Is Schedule 1 Coming to Console? What Gamers Need to Know

Schedule 1 has quietly built a devoted fanbase since its early access launch on PC, drawing players in with its oddly compelling mix of small-town drug empire management and open-world simulation. Naturally, the question spreading through Reddit threads, Discord servers, and gaming forums is the same one: will Schedule 1 ever come to PlayStation, Xbox, or Nintendo Switch?

Here's what's actually known — and what's still genuinely uncertain.

What Is Schedule 1, and Why Are People Asking?

Schedule 1 is an indie simulation game developed by solo developer Tyler (TVGS), currently available in early access on PC via Steam. Players start as a broke newcomer in a fictional town, gradually building a drug-dealing operation through a mix of crafting, management, and NPC interaction. It's earned a strong reputation for its surprising depth, humor, and addictive progression loop.

Because the game has gained serious momentum — hitting hundreds of thousands of players shortly after launch — the console question is a natural one. Many players prefer gaming on their couch, and indie hits with this kind of trajectory often eventually find their way to console storefronts.

Has a Console Version Been Officially Announced? 🎮

As of the time of writing, no official console release has been confirmed for Schedule 1. The developer has acknowledged interest in bringing the game to consoles but has been clear that the immediate focus is on completing and polishing the PC early access version first.

This is a pattern common in indie development: a solo or small-team developer prioritizes the primary platform — usually PC — before tackling the significant additional workload that console porting involves.

What's been communicated publicly:

  • Console is on the developer's radar as a possibility
  • No confirmed platforms, timelines, or publishing deals have been announced
  • The game is still in early access, meaning core development is ongoing

Treating any specific release window as confirmed would be premature.

Why Console Ports Are More Complicated Than They Sound

It's easy to assume porting a game from PC to console is a straightforward process. It rarely is — especially for indie titles built by small teams.

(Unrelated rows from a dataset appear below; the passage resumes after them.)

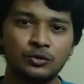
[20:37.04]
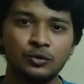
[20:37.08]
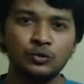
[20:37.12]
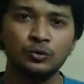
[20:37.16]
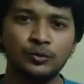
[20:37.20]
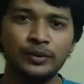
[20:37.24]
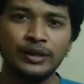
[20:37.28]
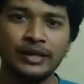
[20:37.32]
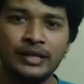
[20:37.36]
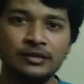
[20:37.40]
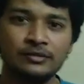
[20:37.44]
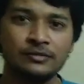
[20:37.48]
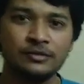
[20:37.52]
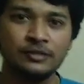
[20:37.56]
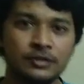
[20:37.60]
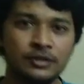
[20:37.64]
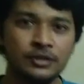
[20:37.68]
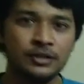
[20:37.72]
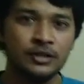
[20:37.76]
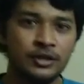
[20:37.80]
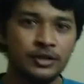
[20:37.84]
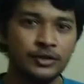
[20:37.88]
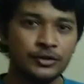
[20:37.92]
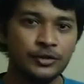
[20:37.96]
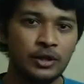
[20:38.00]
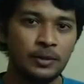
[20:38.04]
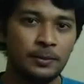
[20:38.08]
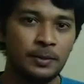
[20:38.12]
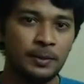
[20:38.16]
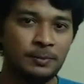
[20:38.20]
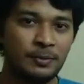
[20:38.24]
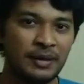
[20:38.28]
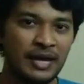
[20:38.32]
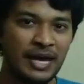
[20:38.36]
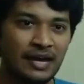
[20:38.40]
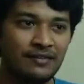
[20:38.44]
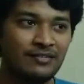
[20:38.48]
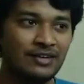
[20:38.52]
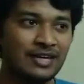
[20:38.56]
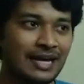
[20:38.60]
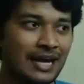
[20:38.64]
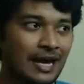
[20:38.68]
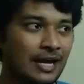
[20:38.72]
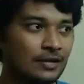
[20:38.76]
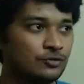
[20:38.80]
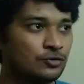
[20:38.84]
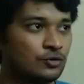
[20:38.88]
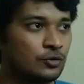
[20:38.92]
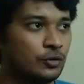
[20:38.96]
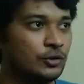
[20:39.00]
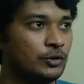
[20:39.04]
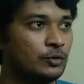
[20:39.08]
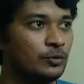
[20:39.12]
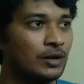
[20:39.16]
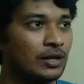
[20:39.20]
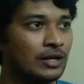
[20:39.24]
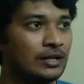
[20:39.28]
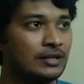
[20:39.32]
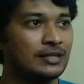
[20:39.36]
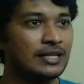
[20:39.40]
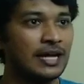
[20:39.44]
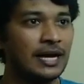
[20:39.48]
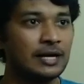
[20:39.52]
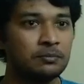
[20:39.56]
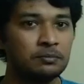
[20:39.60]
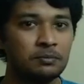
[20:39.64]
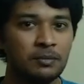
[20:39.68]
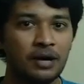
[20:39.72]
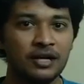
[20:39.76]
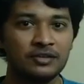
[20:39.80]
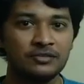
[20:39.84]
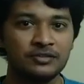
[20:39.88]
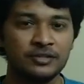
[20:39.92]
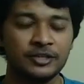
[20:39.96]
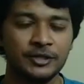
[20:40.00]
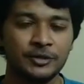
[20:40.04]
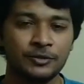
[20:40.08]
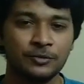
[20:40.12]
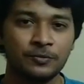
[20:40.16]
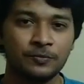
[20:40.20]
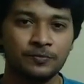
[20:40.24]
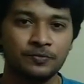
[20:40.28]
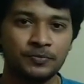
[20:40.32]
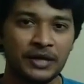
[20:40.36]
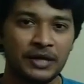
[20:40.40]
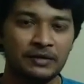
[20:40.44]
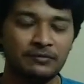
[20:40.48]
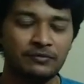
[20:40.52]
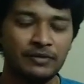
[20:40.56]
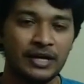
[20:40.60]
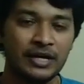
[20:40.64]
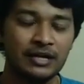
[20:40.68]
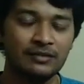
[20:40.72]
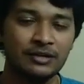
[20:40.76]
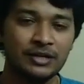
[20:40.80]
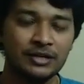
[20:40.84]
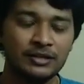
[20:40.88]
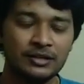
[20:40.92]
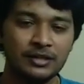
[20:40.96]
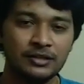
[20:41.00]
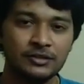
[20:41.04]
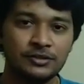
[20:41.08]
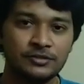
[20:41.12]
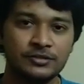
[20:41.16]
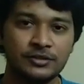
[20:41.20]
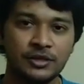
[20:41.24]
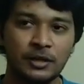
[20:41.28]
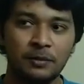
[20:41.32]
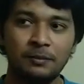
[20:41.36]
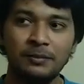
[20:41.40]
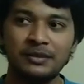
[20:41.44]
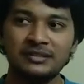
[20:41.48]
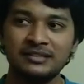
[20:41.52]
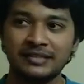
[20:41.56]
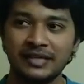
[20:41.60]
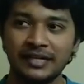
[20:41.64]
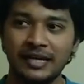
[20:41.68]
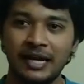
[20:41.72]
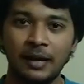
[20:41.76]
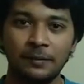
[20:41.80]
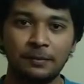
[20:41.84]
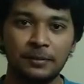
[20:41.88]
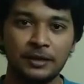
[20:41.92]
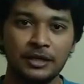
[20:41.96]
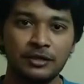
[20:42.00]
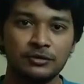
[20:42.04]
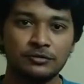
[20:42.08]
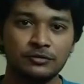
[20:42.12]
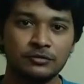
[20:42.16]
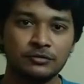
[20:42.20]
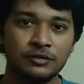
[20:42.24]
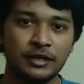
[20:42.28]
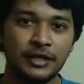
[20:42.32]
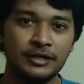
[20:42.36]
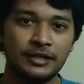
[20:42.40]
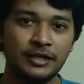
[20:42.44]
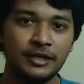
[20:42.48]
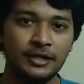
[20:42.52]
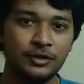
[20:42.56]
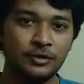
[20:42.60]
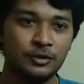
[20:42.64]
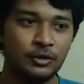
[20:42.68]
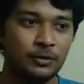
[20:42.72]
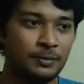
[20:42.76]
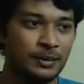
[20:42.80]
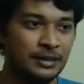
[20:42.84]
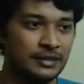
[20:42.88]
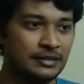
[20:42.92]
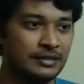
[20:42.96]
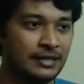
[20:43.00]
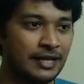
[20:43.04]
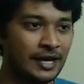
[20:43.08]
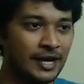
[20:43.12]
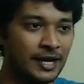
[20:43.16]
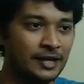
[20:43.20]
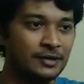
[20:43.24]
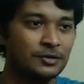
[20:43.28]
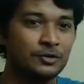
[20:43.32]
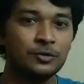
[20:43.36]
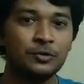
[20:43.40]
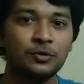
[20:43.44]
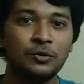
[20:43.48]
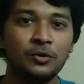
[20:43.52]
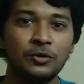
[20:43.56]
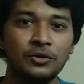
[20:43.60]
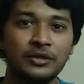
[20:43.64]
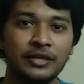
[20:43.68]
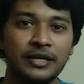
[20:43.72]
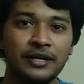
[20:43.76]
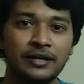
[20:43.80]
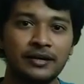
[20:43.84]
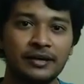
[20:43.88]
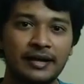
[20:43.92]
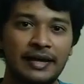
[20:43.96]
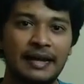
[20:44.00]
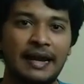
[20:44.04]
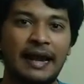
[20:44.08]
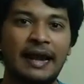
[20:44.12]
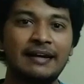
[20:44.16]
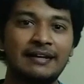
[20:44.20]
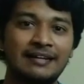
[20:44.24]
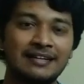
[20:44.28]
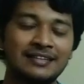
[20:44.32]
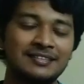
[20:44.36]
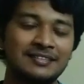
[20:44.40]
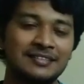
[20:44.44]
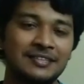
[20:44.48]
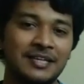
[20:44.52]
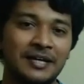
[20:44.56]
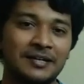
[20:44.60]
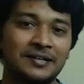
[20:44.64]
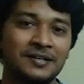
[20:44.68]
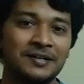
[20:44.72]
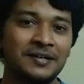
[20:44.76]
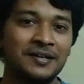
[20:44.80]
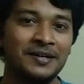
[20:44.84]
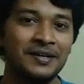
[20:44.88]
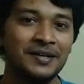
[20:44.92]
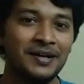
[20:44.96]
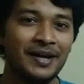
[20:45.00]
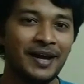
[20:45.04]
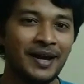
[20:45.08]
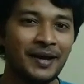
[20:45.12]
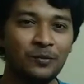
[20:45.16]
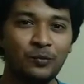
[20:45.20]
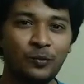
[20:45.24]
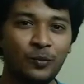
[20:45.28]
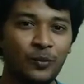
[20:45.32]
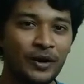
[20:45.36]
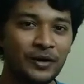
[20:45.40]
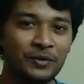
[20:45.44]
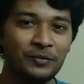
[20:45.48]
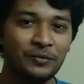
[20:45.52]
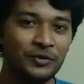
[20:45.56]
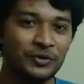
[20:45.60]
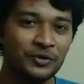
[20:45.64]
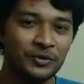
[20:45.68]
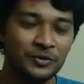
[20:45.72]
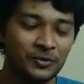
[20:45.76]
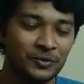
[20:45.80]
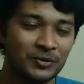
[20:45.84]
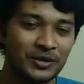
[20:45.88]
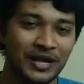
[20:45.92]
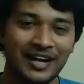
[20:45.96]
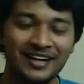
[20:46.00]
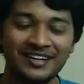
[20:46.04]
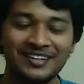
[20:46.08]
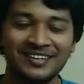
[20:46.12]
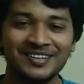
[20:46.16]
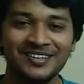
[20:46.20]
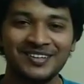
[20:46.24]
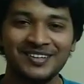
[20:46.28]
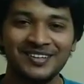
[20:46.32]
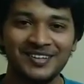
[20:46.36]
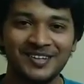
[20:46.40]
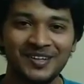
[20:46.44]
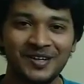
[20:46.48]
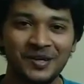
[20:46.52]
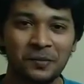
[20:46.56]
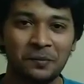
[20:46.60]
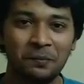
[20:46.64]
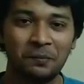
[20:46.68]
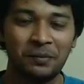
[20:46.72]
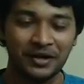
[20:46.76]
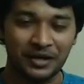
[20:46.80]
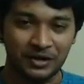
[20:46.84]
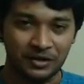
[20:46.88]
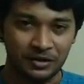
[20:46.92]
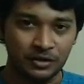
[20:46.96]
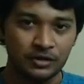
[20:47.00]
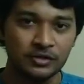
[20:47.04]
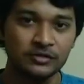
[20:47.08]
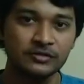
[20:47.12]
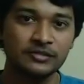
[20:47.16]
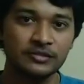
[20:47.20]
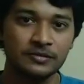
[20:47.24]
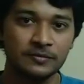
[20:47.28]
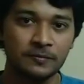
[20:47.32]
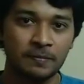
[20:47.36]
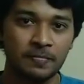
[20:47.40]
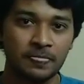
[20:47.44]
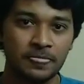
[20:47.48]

2 weeks, you'll be behaving as though you were that mass hero. And wherever there is a mistake happening in society, you'll be there to go there and address that. And why would you do that? Because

Technical Porting Challenges

Each console platform has its own SDK (Software Development Kit), certification process, and hardware architecture. A game built in Unity or Unreal Engine (common for indie games) can be adapted for console, but it requires:

  • Platform certification — Sony, Microsoft, and Nintendo each have their own submission and approval processes, which can take weeks or months
  • UI/UX redesign — PC interfaces built around keyboard and mouse often need significant rework for controller input
  • Performance optimization — Console hardware, particularly the Nintendo Switch, has meaningful constraints compared to a modern gaming PC
  • Storage and memory management — Consoles have fixed hardware configurations, so a game must perform reliably across all units of that platform

For a solo developer, each of these is a substantial time investment — often equivalent to a separate development project.

The Publisher Question

Many indie games reach console through publishing partnerships. A publisher or porting studio handles the console-specific work in exchange for a revenue share or licensing deal. Whether Schedule 1 pursues this route, and with whom, would significantly shape any console release timeline.

How Console Versions Typically Differ from PC Early Access

This matters for players deciding whether to wait for a console version or just play on PC now.

FactorPC (Early Access)Typical Console Release
Update frequencyFrequent, often unscheduledSlower — patches require certification
Mod supportGenerally availableRare or absent
Input flexibilityKeyboard, mouse, controllerController primary
PriceOften lower during early accessUsually full launch price
Content completenessWork in progressUsually closer to 1.0

Console versions of formerly PC-exclusive games often launch when the game is more complete — meaning console players may get a more polished experience, but they wait longer to get it.

What Factors Will Determine If and When It Happens 🕹️

Even if the developer wants to bring Schedule 1 to console, several real-world variables will shape whether and when that happens:

  • PC development completion — Finishing early access is the logical prerequisite
  • Commercial performance — Strong sales and sustained player numbers increase the business case for console investment
  • Developer bandwidth — Solo development is demanding; adding console work without help requires either hiring, partnering, or sequencing carefully
  • Platform interest — First-party platform holders (Sony, Microsoft, Nintendo) sometimes actively court successful indie titles, which can accelerate the process
  • Community advocacy — Visibility on console-focused forums and communities can influence business decisions, particularly for indie developers paying close attention to their audience

Different Players Are in Different Positions

For someone already on PC, the calculus is simple: the game is playable now, actively being updated, and the core experience is accessible.

For someone without a capable gaming PC — whether they're on a budget laptop, a Steam Deck, or exclusively a console gamer — the situation is meaningfully different. The Steam Deck question is a separate consideration: Schedule 1 has shown strong compatibility with Valve's handheld, which sits somewhere between PC and console in the ecosystem.

Console-only players are essentially waiting on decisions they can't control: the developer's roadmap, potential publishing deals, and platform certification timelines. None of those variables have resolved yet.

The honest answer is that Schedule 1's console future depends on a chain of decisions — some already in motion, some not yet made — and where you sit in that picture depends entirely on your own setup and how you prefer to play.